For a long time I had unknowingly been feeling the effects of my kidney disease. I couldn’t figure out why I had constant nausea, was extremely lethargic and awful hypertension. I visited my doctors for routine bloods, but these then showed the effects the kidney disease had on me. My world was flipped upside down in an instant. I went from having a stable life in Liverpool, working full time to having to move back to Dunloy in less than a week. I had to leave my friends, my job, my home and my partner. I was devastated, and felt like this was the end for me. I was terrified of leaving everything behind and had to face this new life, this unknown fear of what was to come. I am young, only 24; I thought things like this happened to people much older. I felt alone. I was drowning in the information that I was being given, struggling to believe this was my life. I didn’t know anyone else of a similar age going through this, so trying to find people to relate to and befriend to maybe not feel so alone was a struggle for me. However, through NIKPA, Patty and Emma have given me hope. They understand what I am going through because they too have been through it. Talking to them, I have someone to relate to and feel less alone and afraid. 

I am of course, still afraid; naturally. This is a huge change and one that will change the course of my life forever. However, I have decided that this will be a positive experience, and not a negative one. I don’t wish to dwell on the negative thoughts I sometimes get, I remember what Emma and Patty from NIKPA have told me about their experiences and how they bounced back; and how I will surely do this too. I am currently on the deceased donor list and also have family members being tested. I want to take this opportunity to thank those who have donated, or have loved ones no longer with us who have saved countless lives by donating too. It is an admirable thing to do, one you should be extremely proud of. I cant help feeling guilty at the fact I need a kidney, and will be taking one from a family member or a deceased donor. I think I feel guilty because I know that this is a massive, massive ask. One I hate to be going through. I feel guilty if I take a deceased donor kidney, because I don’t know this person, and they would be giving me the greatest gift I could have and I will never have a way to thank them. I feel guilty if I take a family member’s kidney, because they are doing this simply for me and have to go through the testing and pain of doing so. I don’t think the guilt is talked about enough, I don’t think many understand the guilt recipients may feel. I know I am not alone in this, and we do not want to feel guilty. We are beyond grateful that people want to give us this gift. I say gift, because to me that is what donation is. A new organ gives me the chance to finally, for the first time in my life perhaps, know what it feels like to feel well. To feel a sense of normality.

I have had countless hospital appointments since I arrived back home to start preparing for my transplant, but the staff have been incredible. The doctors and nurses in Antrim Area Hospital and meeting James McDaid, who will hopefully be performing my transplant have all been exceptional. They have explained everything to me in detail and have greatly eased my fears about the surgery and what comes after. The hardest part for me is the waiting. I feel like I am constantly waiting for a call to say there is a kidney readily available for me. Unfortunately I know it isn’t that simple. I cling to the hope that someday soon I will have my kidney. I feel anxious waiting, not knowing where I will get my kidney from, or when. But I trust in the renal team that when it is my turn, I’ll be the first to know.

My health at present isn’t great, I have noticed a decline and I am struggling to walk distances without becoming exhausted after a short period of time.

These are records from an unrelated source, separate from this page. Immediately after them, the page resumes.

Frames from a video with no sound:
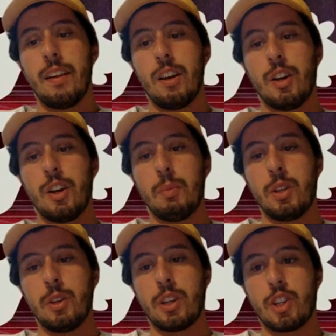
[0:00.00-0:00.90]

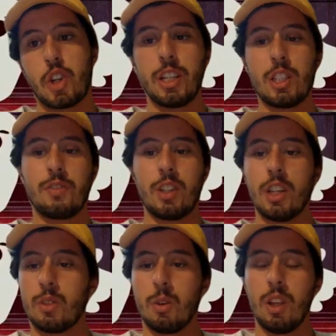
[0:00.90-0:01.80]
You can transfer
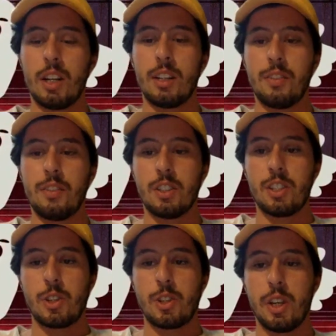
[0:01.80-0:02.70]
it to a lot of different
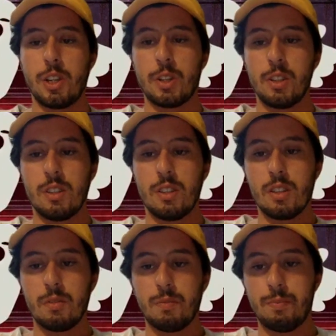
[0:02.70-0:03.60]
situations.
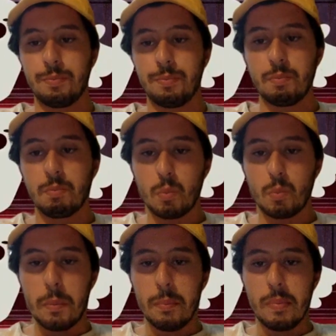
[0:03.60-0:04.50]

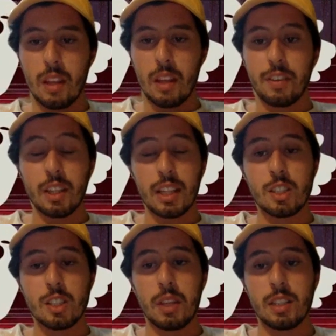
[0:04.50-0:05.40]
And I feel like that's
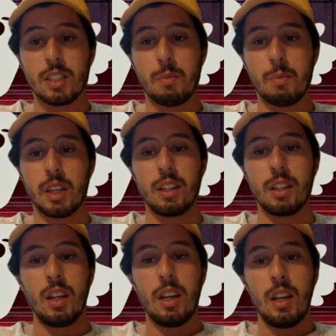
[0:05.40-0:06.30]
something that's helped me in
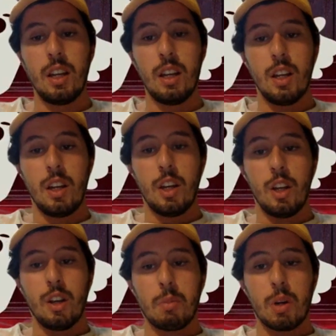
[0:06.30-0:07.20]

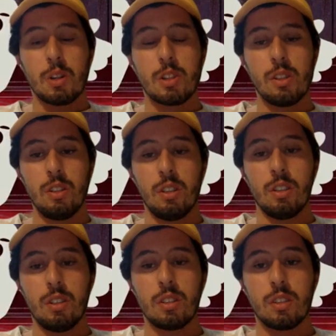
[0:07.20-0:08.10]

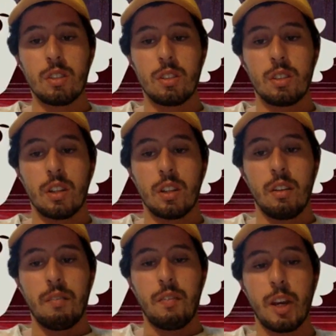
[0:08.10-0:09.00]
personal
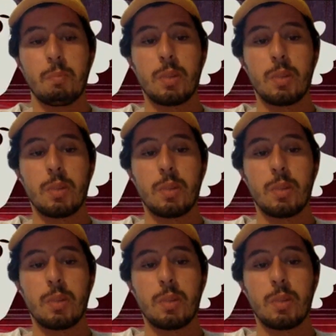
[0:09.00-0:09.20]
and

Noticing my health decline has been a bit of a bummer. I have very low energy and struggle to go places without soon needing a nap. Being so young, this has impacted my mental health as I watch people my age go about their lives while I wait to get mine. Although it may not seem it, the entire situation has impacted my mental health which I have tried to avoid talking about as I don’t want anyone else in my family or friend circle to feel responsible for trying to improve it. My situation is what it is. I remind myself this is a temporary setback, and if sharing my story can help one person in a similar situation feel related to then I consider it a positive outcome. I’m hoping to do more to bring awareness to organ donation and further discuss kidney disease and the affects it has on those dealing with it and how it also affects the family members or friends of those with the disease.